African Americans Moving to Paris
- African Americans (also referred to as Afro-Americans or Black Americans) in France are people of African American heritage or black people from the United States who are or have become residents or citizens of France, as well as students and temporary workers.
- African Americans, who are largely descended from Africans of the American Colonial Era, have lived and worked in France since the 1800s. Unofficial figures indicate that up to 50,000 free blacks immigrated to Paris from Louisiana in the decades after Napoleon sold the territory to the United States in 1803.
- Paris saw the beginnings of an African-American community in the aftermath of World War I when about 200,000 were brought over to fight.

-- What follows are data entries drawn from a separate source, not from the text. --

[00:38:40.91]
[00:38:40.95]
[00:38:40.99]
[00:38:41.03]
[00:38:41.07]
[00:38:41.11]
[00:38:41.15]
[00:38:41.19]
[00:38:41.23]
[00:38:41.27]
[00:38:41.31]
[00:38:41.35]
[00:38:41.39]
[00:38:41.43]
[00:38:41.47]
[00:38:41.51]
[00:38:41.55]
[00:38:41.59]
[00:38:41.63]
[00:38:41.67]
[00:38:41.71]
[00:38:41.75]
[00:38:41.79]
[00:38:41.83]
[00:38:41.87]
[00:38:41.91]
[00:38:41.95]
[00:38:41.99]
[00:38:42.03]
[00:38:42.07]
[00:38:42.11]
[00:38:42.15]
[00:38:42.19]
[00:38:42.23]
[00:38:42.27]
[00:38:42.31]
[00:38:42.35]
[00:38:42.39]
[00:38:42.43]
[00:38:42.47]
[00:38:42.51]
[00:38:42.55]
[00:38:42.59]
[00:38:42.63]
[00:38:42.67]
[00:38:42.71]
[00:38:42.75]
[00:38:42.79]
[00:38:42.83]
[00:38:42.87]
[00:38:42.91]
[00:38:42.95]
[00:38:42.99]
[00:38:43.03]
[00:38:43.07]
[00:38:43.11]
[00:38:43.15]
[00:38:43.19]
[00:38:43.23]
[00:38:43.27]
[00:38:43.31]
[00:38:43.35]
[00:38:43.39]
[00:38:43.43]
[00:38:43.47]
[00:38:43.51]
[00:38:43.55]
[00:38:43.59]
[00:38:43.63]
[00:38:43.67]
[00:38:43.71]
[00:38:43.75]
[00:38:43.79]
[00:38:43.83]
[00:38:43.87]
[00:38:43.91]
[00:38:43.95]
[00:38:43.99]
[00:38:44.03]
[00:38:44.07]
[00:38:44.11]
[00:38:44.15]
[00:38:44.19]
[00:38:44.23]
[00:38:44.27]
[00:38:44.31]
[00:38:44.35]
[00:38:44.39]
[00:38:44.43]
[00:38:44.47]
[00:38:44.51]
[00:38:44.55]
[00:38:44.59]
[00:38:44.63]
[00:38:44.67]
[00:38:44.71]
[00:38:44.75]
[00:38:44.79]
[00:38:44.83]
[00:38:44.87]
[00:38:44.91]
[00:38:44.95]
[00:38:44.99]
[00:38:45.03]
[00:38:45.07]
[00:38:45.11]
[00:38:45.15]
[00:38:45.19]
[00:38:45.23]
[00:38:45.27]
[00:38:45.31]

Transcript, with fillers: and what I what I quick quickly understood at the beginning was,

Nine tenths of the soldiers were from the American South.[1] Many black GIs decided to stay in France after having been well received by the French, and others followed them. France was viewed by many African Americans as a welcome change from the widespread racism in the United States.
- It was then that jazz was introduced to the French, and black culture was born in Paris. African American musicians, artists and Harlem Renaissance writers found 1920s Paris ready to embrace them with open arms. Montmartre became the center of the small community, with jazz clubs such as Le Grand Duc, Chez Florence and Bricktop's thriving in Paris.
- Tyler Stovall, a history professor at the University of California, Berkeley, has said: “In many ways, African Americans came to France as a sort of privileged minority, a kind of model minority, if you will—a group that benefited not only from French fascination with blackness, but a French fascination about Americanness. Although their numbers never exceeded a few thousand.”
- Notable Black Americans that moved to Paris for opportunities that American denied them are James Baldwin, Richard Wright, Josephine Baker, Lois Mailou Jones, Beauford Delaney and many more.